“Non alimenti, ma sostanze create per prendere soldi e trasferirli all’industria alimentare”: è questa la definizione dei cibi ultraprocessati coniata da Chris van Tulleken, che dipinge a tinte fosche il futuro della dieta mediterranea.
Foto di copertina: crediti Chris van Tulleken
La notizia
Chris van Tulleken, medico e scienziato inglese, da anni studia ciò che mangiamo, tema cui ha dedicato il bestseller Cibi ultra processati. E non ha dubbi: il destino della cucina italiana è segnato. L’assassino è il cibo ultraprocessato, corrispondente a una definizione scientifica precisa: non si tratta genericamente di junk food, ma di alimenti che contengono ingredienti normalmente non presenti nelle dispense casalinghe, quali emulsionanti, conservanti, coloranti, aromi, stabilizzanti e così via, tipicamente usati dall’industria alimentari.
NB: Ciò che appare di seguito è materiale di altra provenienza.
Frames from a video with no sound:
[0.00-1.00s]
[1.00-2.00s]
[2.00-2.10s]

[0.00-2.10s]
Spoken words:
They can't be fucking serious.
Per esempio la pizza, oggi emblema mondiale del junk food (ahimè). Nel caso di quella ultraprocessata, la ricetta è stata progettata per indurre a un consumo sempre maggiore, attraverso l’uso di agenti chimici, sale, grassi e zucchero in eccesso. Si tratta insomma di una modificazione che mira a indurre assuefazione, utilizzando gli ingredienti più economici, in modo da incrementare i profitti con la complicità di scienziati prestati all’industria.
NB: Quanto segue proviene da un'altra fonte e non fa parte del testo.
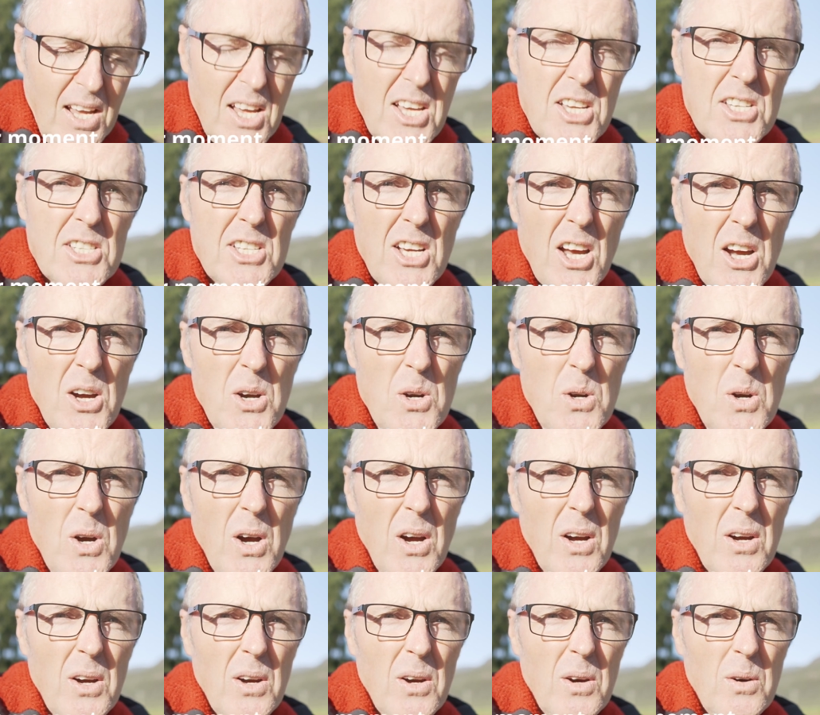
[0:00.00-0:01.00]
So
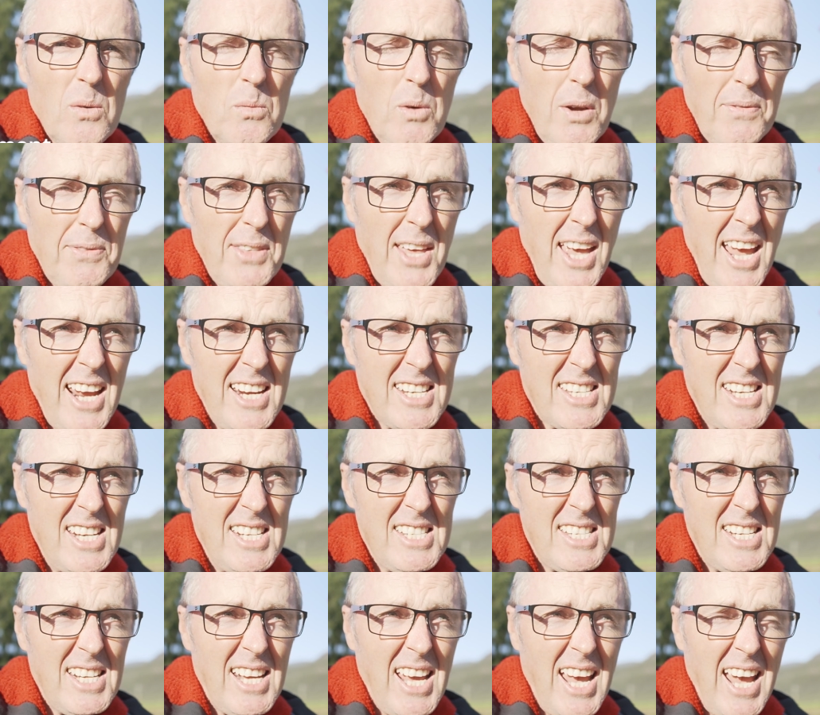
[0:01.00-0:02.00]
with the Hex
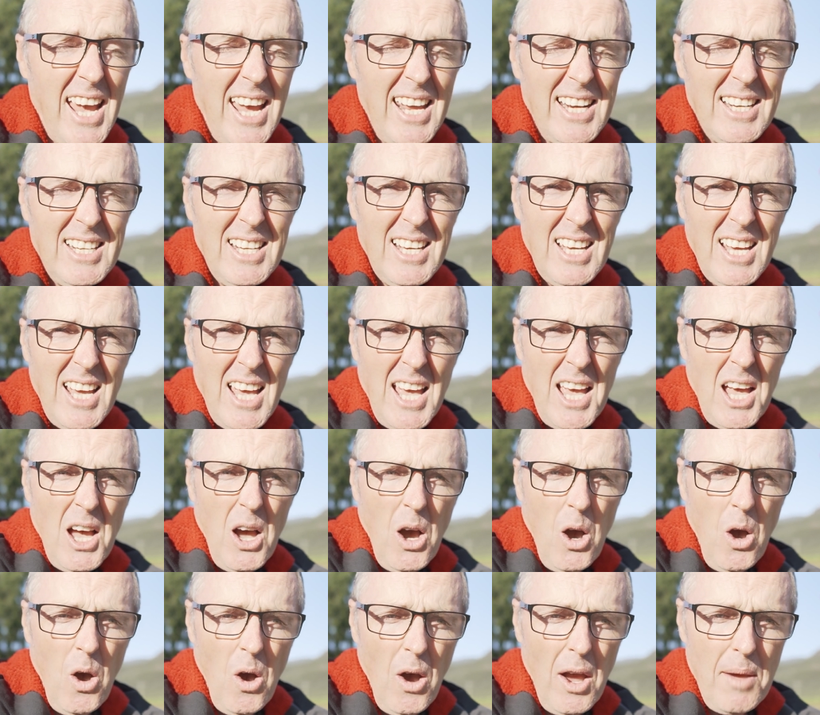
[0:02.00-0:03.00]
ezCAN,
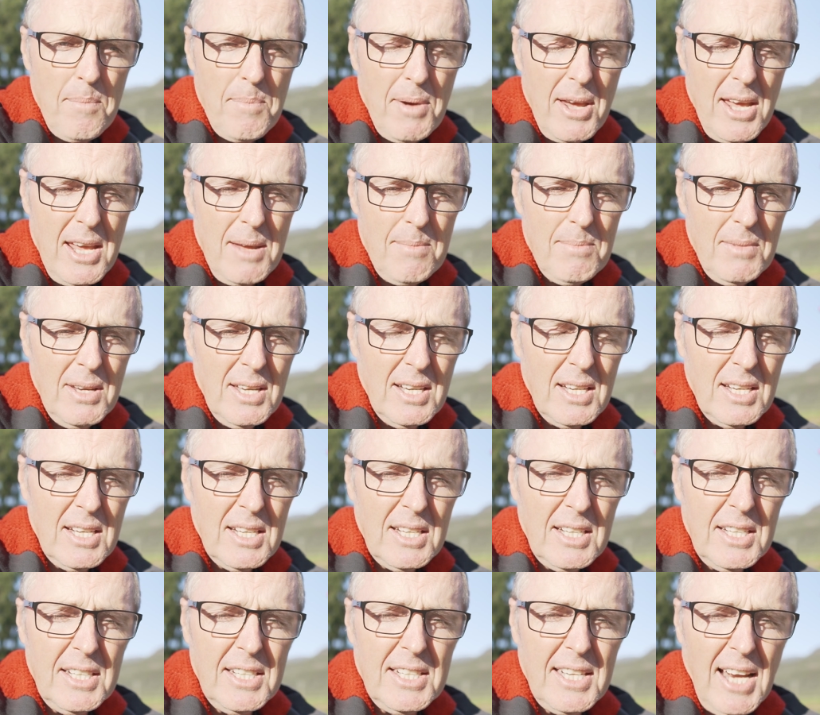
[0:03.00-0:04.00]
high beam,
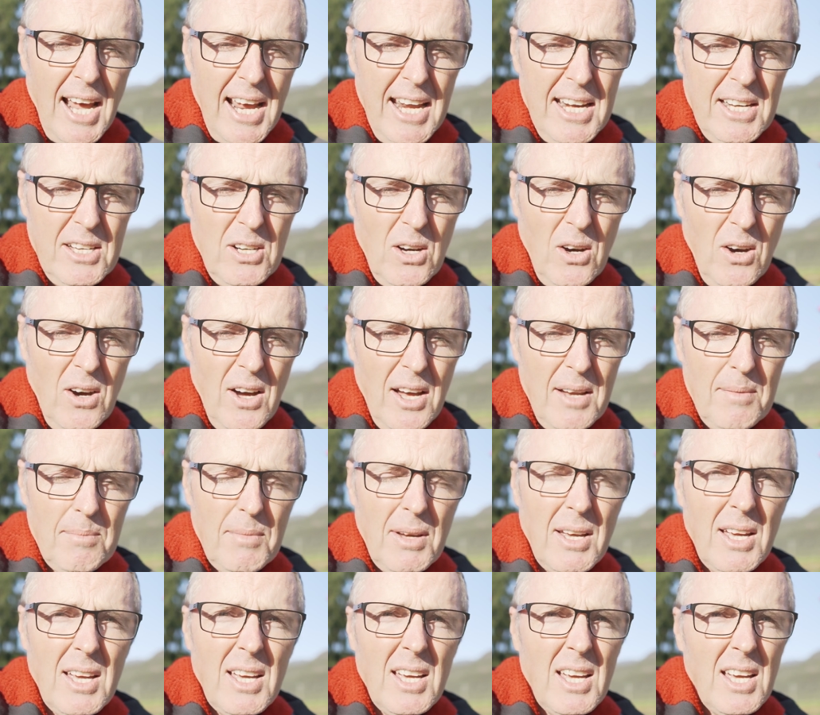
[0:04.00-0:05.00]

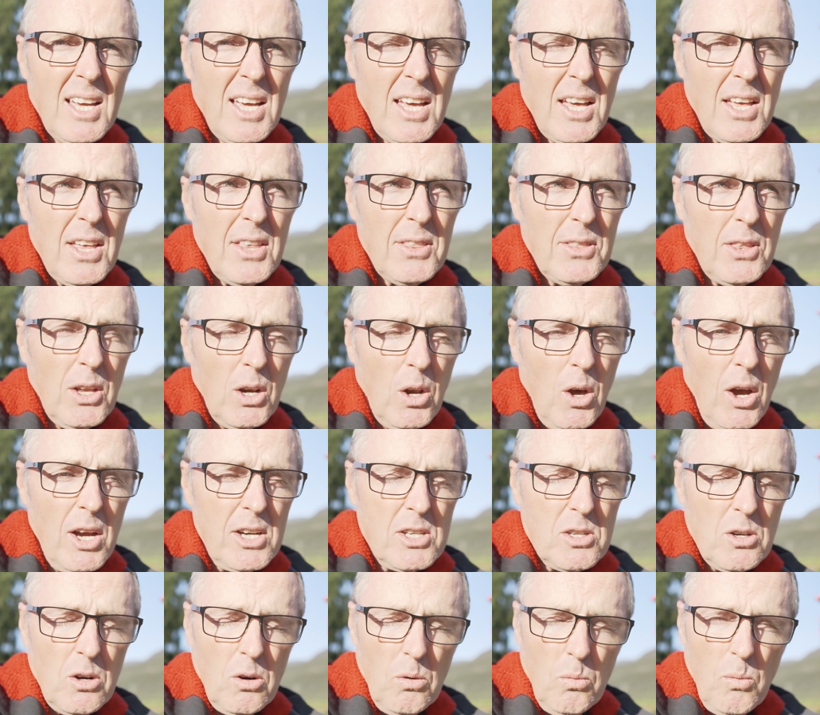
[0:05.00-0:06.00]
daytime, the
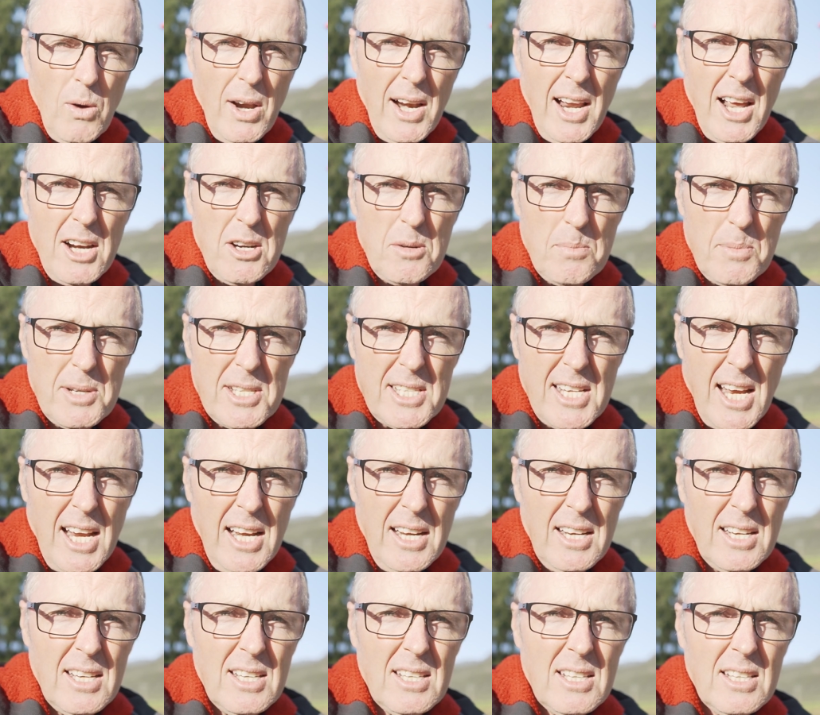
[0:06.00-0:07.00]
lights are at
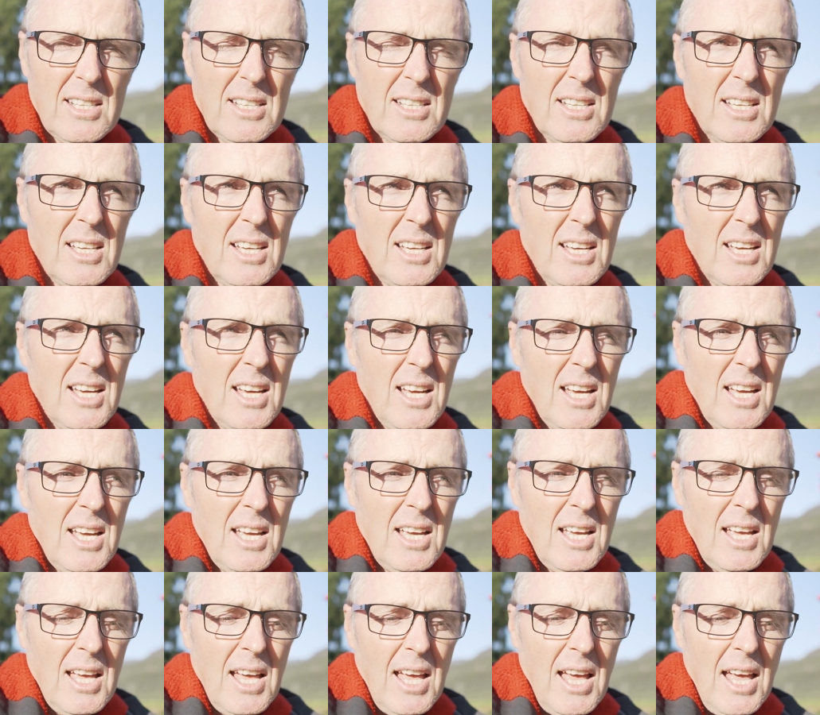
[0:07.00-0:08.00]
100%.
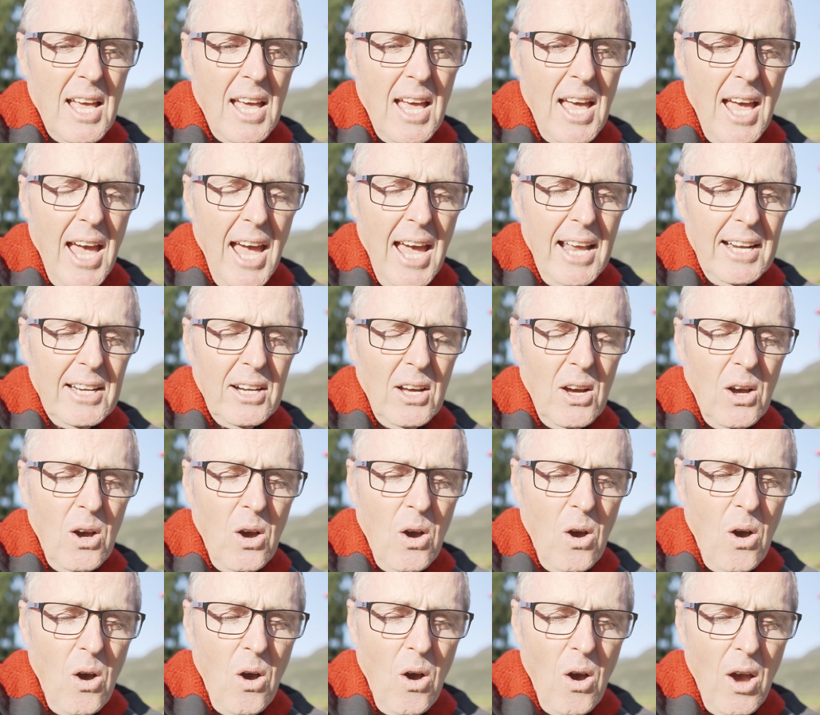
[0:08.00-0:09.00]
At
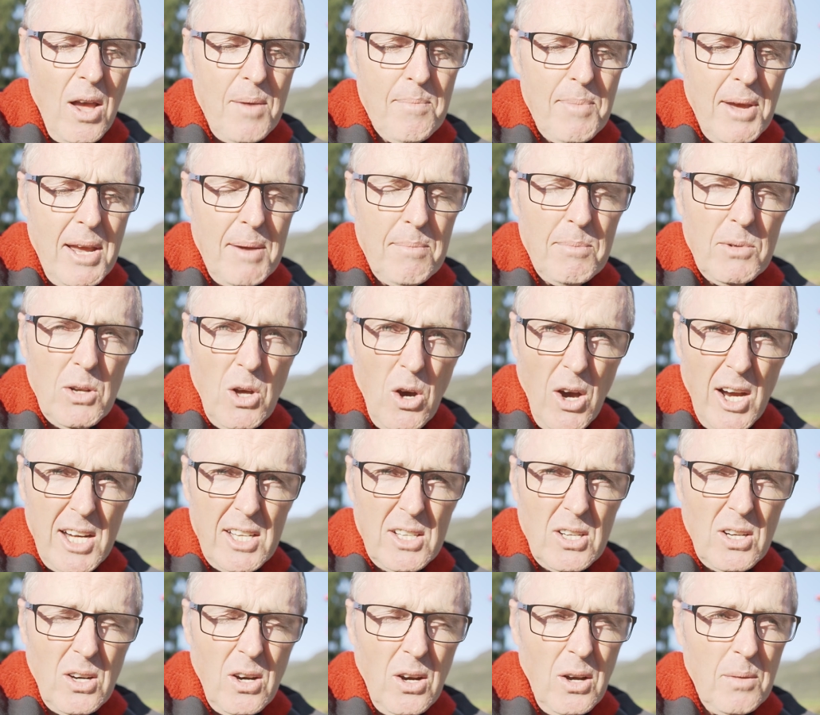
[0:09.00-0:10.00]
high beam night
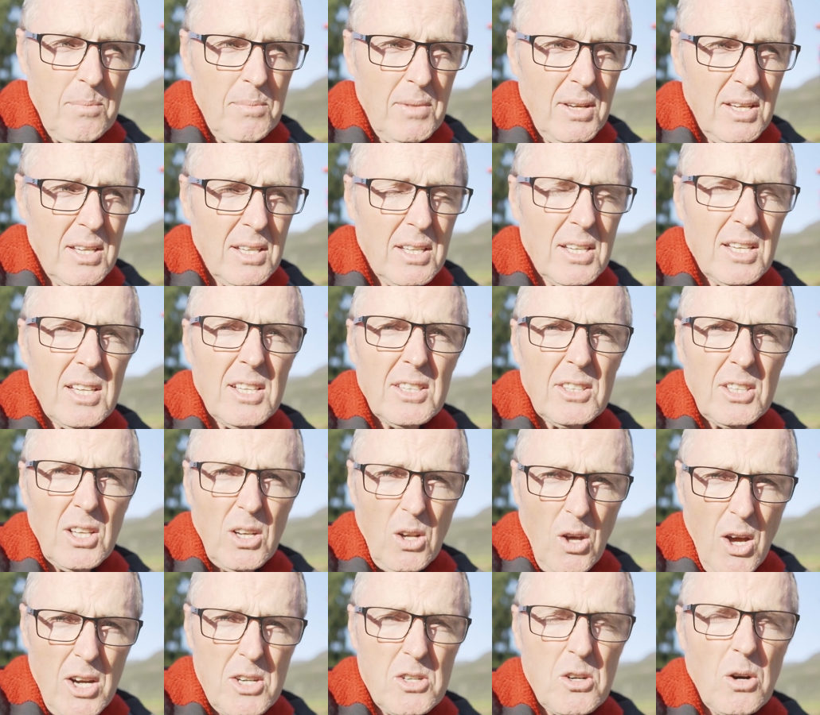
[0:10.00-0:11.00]
time, the
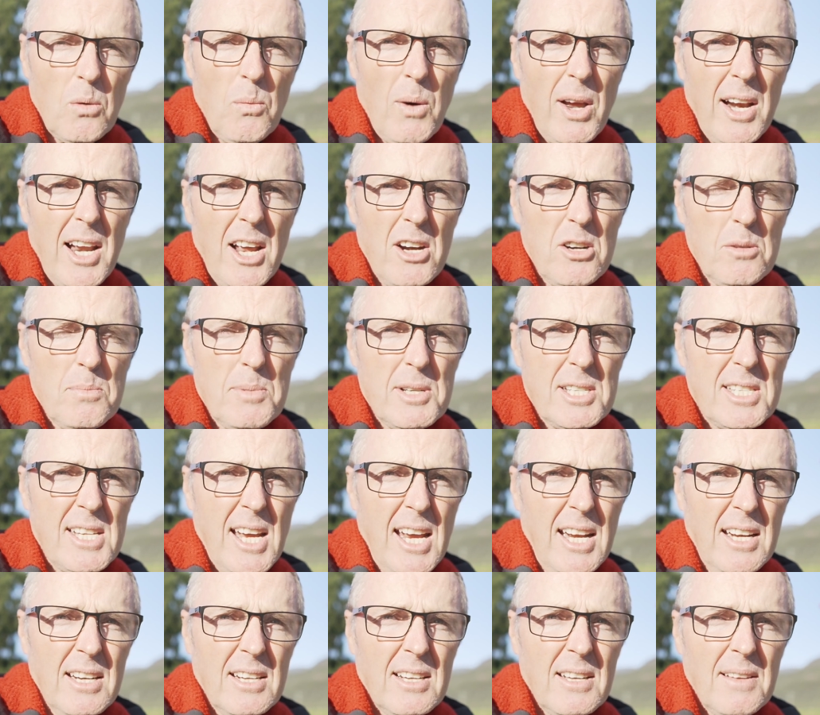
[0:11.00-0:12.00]
lights are at
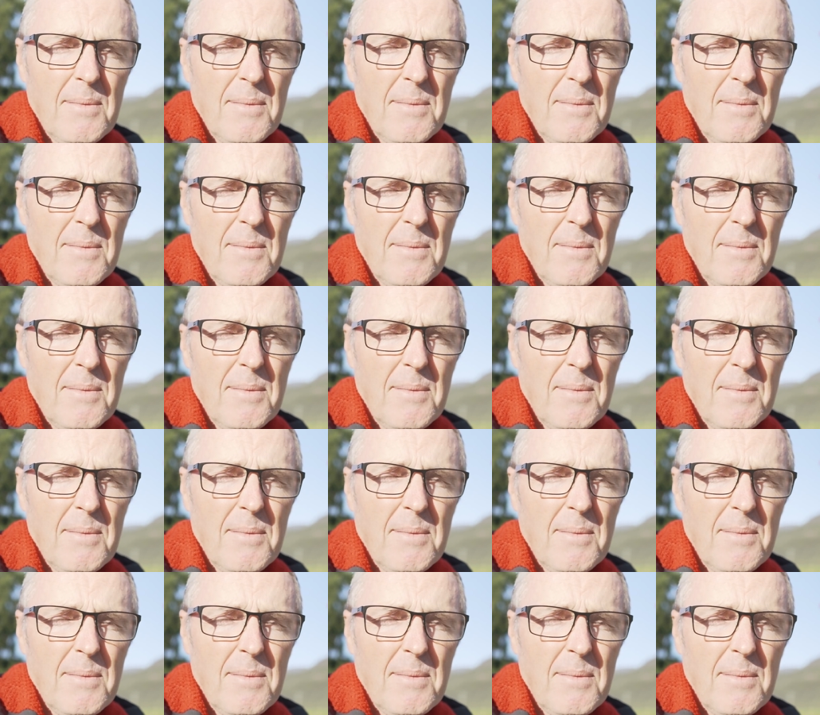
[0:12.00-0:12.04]
100%.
Il problema è particolarmente pressante in nazioni come il Regno Unito, dove il cibo ultraprocessato arriva a coprire il 60% delle calorie ingerite in media, con grave pregiudizio per la salute. Ma non è il benessere dei clienti a interessare le grandi industrie alimentari, piuttosto il mero profitto. A giudizio di van Tulleken, questa alimentazione scorretta sarebbe la prima causa di morte prematura insieme al tabacco, provocando cancro, malattie metaboliche, demenza, obesità eccetera. Non solo il cibo viene consumato in eccesso, ma contiene sostanze dannose come i grassi saturi e additivi capaci di alterare il microbioma, mentre mancano i nutrienti essenziali. Spesso si tratta di molecole mai consumate prima nella storia, che configurano un pericoloso esperimento.
“Creiamo questo cibo per rendere le persone dipendenti”, testimoniano i collaboratori delle aziende nel libro. In questo modo il cibo non è più nutrimento, condivisione e amore, ma mero strumento di profitto, costi quel che costi. In Italia gli alimenti ultraprocessati coprono attualmente il 25% delle calorie, meno che in UK, ma le industrie alimentari stanno sferrando l’attacco finale, come prova lo sbarco di Starbucks e KFC.
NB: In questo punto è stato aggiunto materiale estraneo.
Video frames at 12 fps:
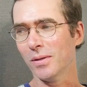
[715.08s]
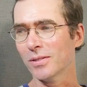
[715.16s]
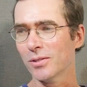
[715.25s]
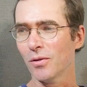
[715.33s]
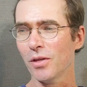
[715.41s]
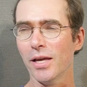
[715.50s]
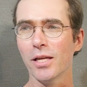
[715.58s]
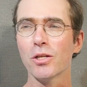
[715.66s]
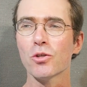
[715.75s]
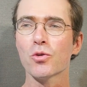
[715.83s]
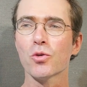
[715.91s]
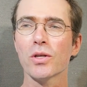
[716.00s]
So the
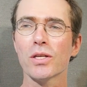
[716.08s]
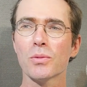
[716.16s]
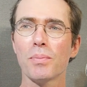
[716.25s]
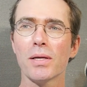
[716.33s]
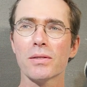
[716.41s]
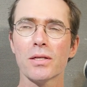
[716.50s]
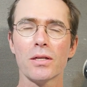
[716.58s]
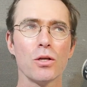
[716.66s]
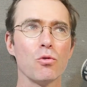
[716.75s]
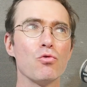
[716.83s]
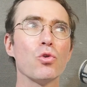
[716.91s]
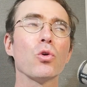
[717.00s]
industry is basically
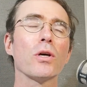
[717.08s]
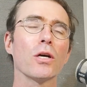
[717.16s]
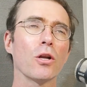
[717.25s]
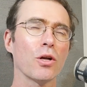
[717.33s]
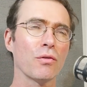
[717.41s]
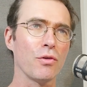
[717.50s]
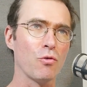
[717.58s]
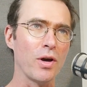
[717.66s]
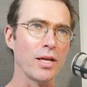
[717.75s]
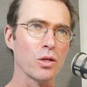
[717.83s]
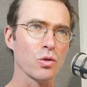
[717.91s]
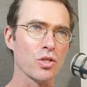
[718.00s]
ruling a lot of the
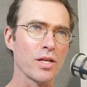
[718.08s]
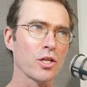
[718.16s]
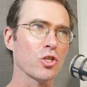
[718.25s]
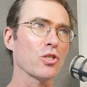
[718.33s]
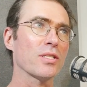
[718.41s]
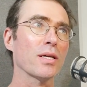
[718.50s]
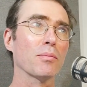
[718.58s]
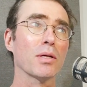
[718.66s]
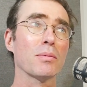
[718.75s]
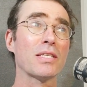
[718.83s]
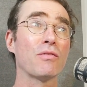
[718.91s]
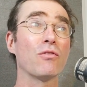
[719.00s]
radio stations,
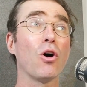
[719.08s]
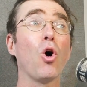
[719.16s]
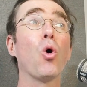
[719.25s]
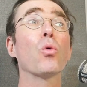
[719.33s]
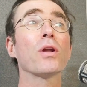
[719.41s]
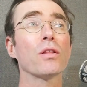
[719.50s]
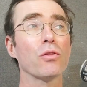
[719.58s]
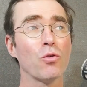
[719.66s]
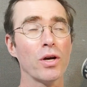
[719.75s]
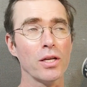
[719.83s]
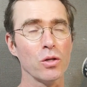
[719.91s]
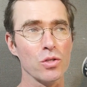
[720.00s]
sometimes even owning the
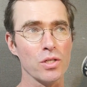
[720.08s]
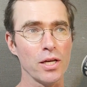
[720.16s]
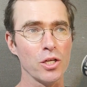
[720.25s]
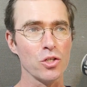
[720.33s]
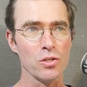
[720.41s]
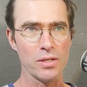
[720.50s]
radio stations in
“Il mio fine egoistico è salvare la cucina italiana, che amo. So che gli italiani lo vogliono. Ma il cibo italiano verrà distrutto dalle grandi industrie alimentari”, dichiara van Tulleken a La Repubblica in un recente video. L’invito è a leggere gli ingredienti, anche al supermercato, e porre etichette sul cibo, tassare quello nocivo, vietarne la pubblicità e le sponsorizzazioni, sul modello di alcune nazioni sudamericane.